Project

General

Profile

Actions

action #54173

closed

[virtualization][xen][sporadic] qemu-img Failed to get "write" lock on xen workers (test fails in bootloader_svirt - test fails in bootloader_start)

Added by riafarov almost 5 years ago. Updated about 3 years ago.

Status:
Closed
Priority:
Normal
Assignee:
Category:
Infrastructure
Target version:
-
Start date:
2019-07-12
Due date:
% Done:

0%

Estimated time:
Difficulty:

Description

Observation

Formatting '/var/lib/libvirt/images/openQA-SUT-2b.img', fmt=qcow2 size=21474836480 cluster_size=65536 lazy_refcounts=off refcount_bits=16
[2019-07-12T10:10:45.345 CEST] [debug] Command's stderr:
qemu-img: /var/lib/libvirt/images/openQA-SUT-2b.img: Failed to get "write" lock
Is another process using the image?

Under certain conditions, we have lock on the image file remaining. There are multiple ways to address such issue, like using random postfix in the image name + cleanup. As seems that destroy command from previous run fails, so we need to check why.

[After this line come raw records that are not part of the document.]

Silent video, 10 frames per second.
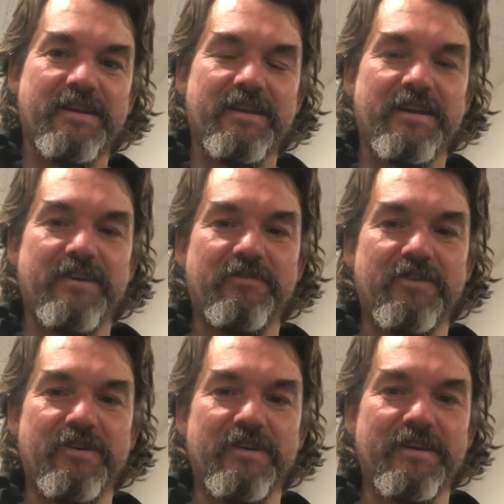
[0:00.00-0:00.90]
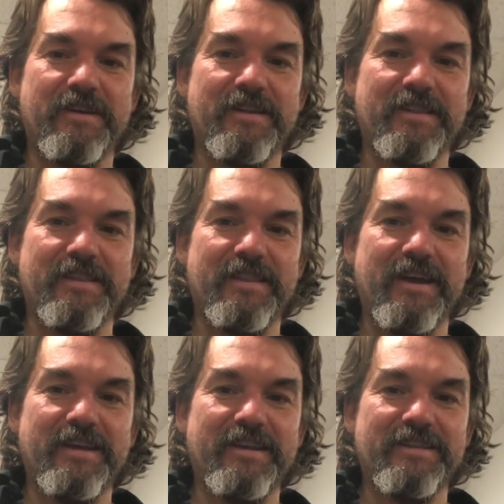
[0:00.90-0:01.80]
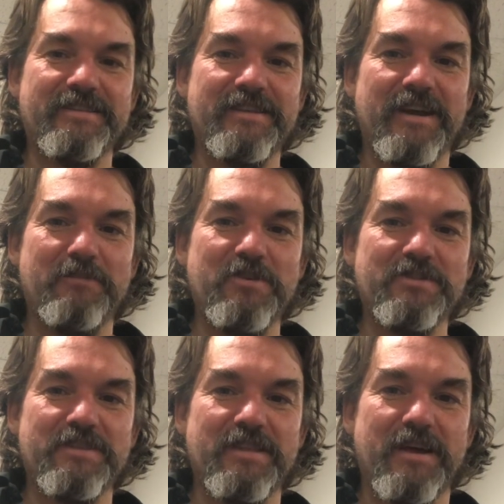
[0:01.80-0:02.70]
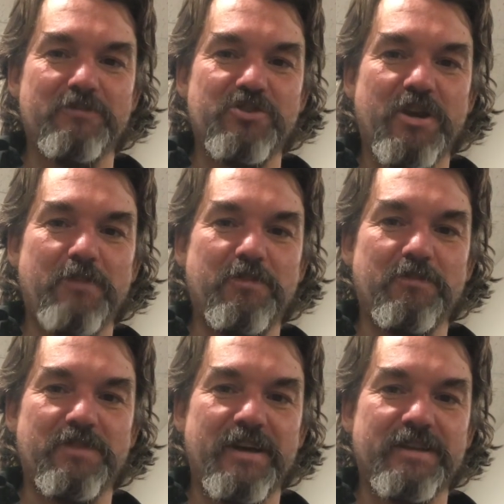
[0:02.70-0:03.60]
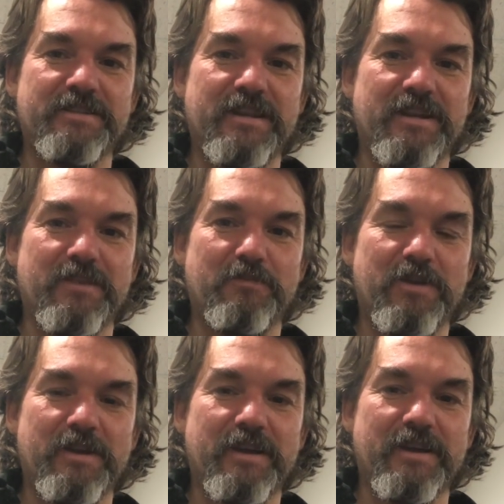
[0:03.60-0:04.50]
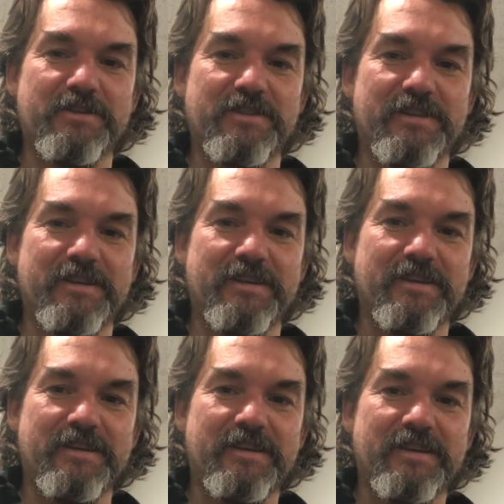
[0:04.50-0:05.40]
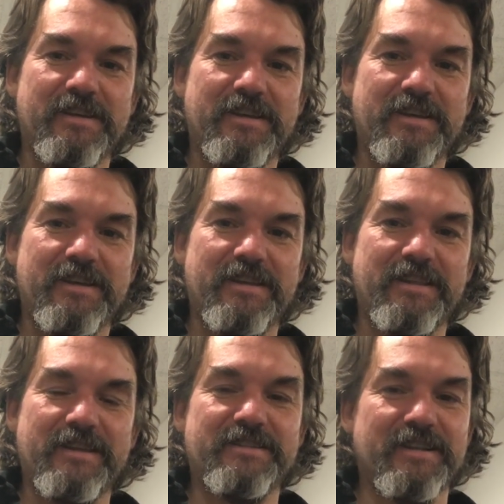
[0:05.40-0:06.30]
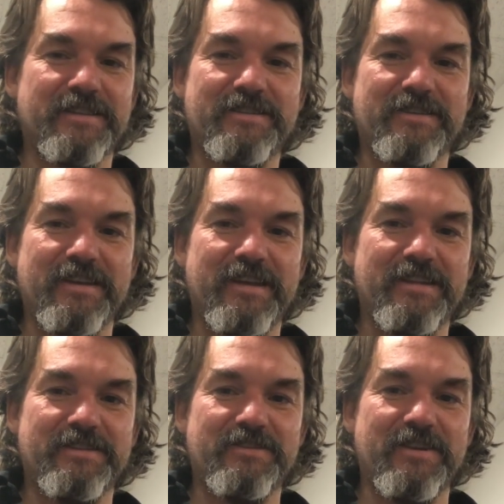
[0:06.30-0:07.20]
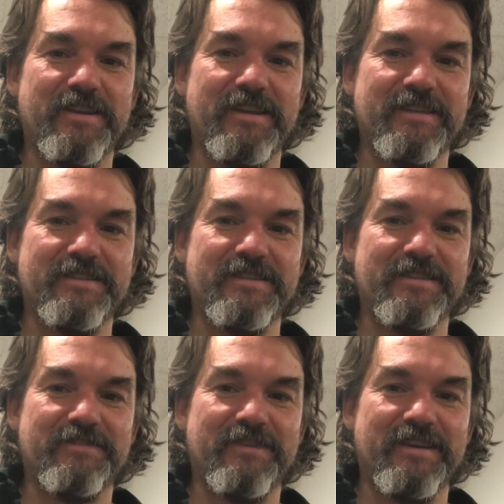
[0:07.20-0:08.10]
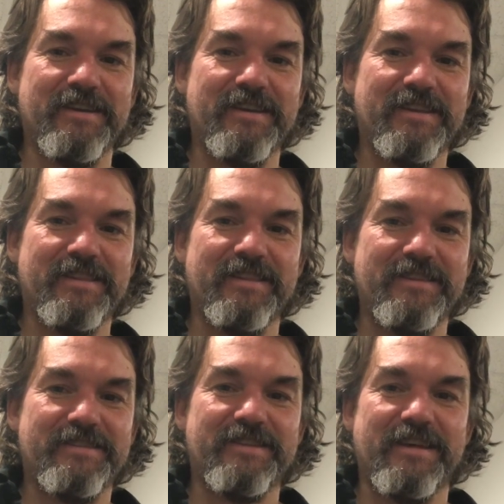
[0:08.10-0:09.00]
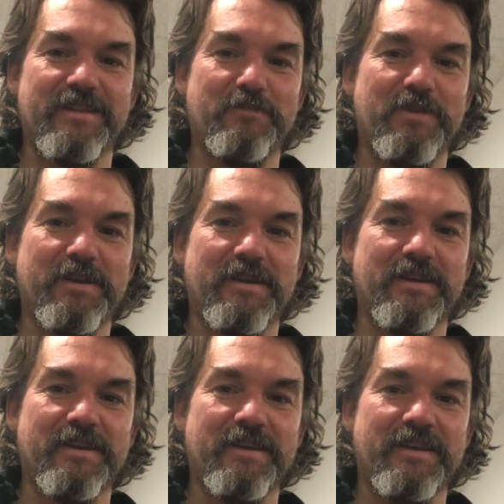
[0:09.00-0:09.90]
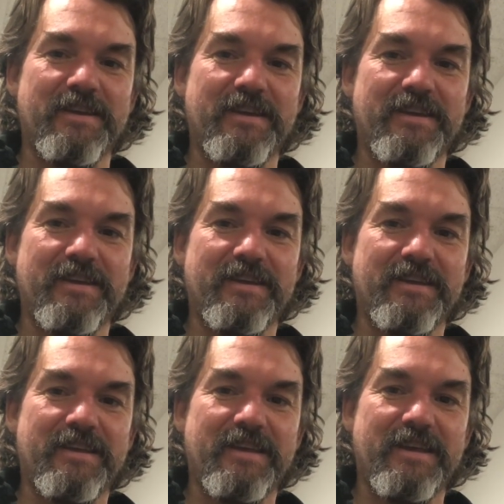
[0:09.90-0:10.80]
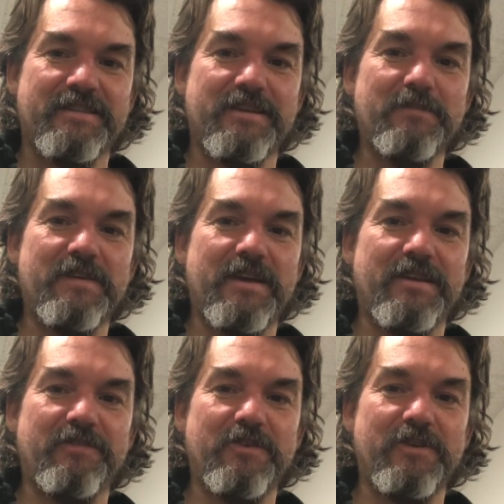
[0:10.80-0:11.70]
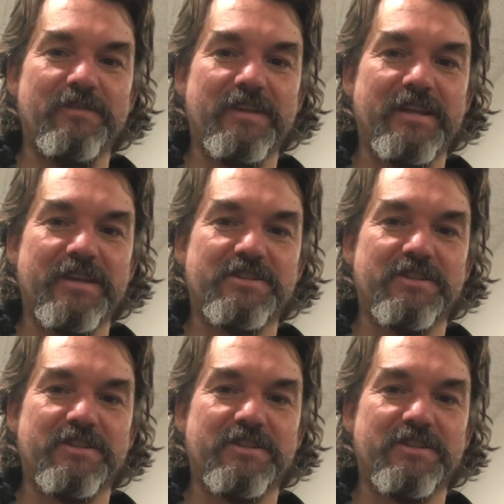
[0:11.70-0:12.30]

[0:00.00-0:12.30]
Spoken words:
Now for that, you can see I'm chopping with that side of the pick actually. That's not straight ahead. Straight ahead is this way, this side of the pick. And if you even catch the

This will solve root cause of the issue.

Alternative will be to investigate the problem and call lsof to see which process uses the image and put more things to investigate the issue in case it occurs.
We also could re-try in case command fails, or test if we can get write lock before with qemu-img info command.

openQA test in scenario sle-12-SP5-Server-DVD-x86_64-minimal+base@yast-xen-pv@svirt-xen-pv fails in
bootloader_start

Test suite description

Mantainer: jrivera Select a minimal textmode installation by starting with the default and unselecting all patterns except for "base" and "minimal". Not to be confused with the new system role "minimal" introduced with SLE15. Test modules 'grub_disable_timeout' and 'grub_test' in xen-pv are not scheduled due to grub2 doesn't support xfb console.

Reproducible

Fails since (at least) Build 0222 (current job)

Expected result

Last good: 0219 (or more recent)

Further details

Always latest result in this scenario: latest


Related issues 8 (0 open8 closed)

Related to openQA Tests - action #55058: [virtualization][xen][u] test fails in bootloader_svirt - domain xml file seems to be corruptResolvedszarate2019-08-02

Actions
Related to openQA Tests - action #43673: [functional][u] - test fails in bootloader_zkvm - worker couldn't get write lock for the disk imageResolvedszarate2018-11-12

Actions
Has duplicate openQA Tests - action #53849: [sle][functional][u] test fails in bootloader_zkvm - qemu-img create failedRejected2019-07-04

Actions
Has duplicate openQA Infrastructure - action #54758: [tools][u] test fails in bootloader_svirt - Failed to get "write" lock via virsh Rejected2019-07-29

Actions
Has duplicate openQA Tests - action #54863: [functional][u] test fails in bootloader_svirt - Missing domains in libvirt but still runnning in XEN.Resolvedszarate2019-07-30

Actions
Has duplicate openQA Tests - action #54866: [functional][u] test fails in bootloader_svirtRejectedszarate2019-07-30

Actions
Has duplicate openQA Tests - action #55961: [functional][u][sporadic] test fails in bootloader_svirt - qemu-img: Failed to get "write" lock Is another process using the image?Rejectedriafarov2019-08-26

Actions
Blocks openQA Tests - action #58787: [qe-core] test fails in bootloader_svirt - qemu-img create with backing file failedRejected2019-10-29

Actions
Actions #1

Updated by riafarov almost 5 years ago

  • Subject changed from [virtualization][xen][sporadic] qemu-img Failed to get "write" lockon xen workers to [virtualization][xen][sporadic] qemu-img Failed to get "write" lock on xen workers
Actions #2

Updated by riafarov almost 5 years ago

  • Description updated (diff)
Actions #3

Updated by riafarov almost 5 years ago

After investigation with Matthias Griesmeier, we have identified the root cause.
Problem is that for xen, in case we call wait_boot anywhere in the test suite (which is the case for any test suite where we need explicit reboot), we set SVIRT_KEEP_VM_RUNNING in the method attach_to_running.
When this variable is set, no destroy will happen even in case job fails. This will lead to the mentioned problem.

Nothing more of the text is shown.